YOUR INSTRUCTIONS → Could you return the whole listing, character for character?

——

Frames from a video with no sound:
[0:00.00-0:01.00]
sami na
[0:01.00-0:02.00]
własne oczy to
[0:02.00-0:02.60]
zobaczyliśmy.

——

WRITTEN ANSWER →
Frames from a video with no sound:
[0:00.00-0:01.00]
sami na
[0:01.00-0:02.00]
własne oczy to
[0:02.00-0:02.60]
zobaczyliśmy.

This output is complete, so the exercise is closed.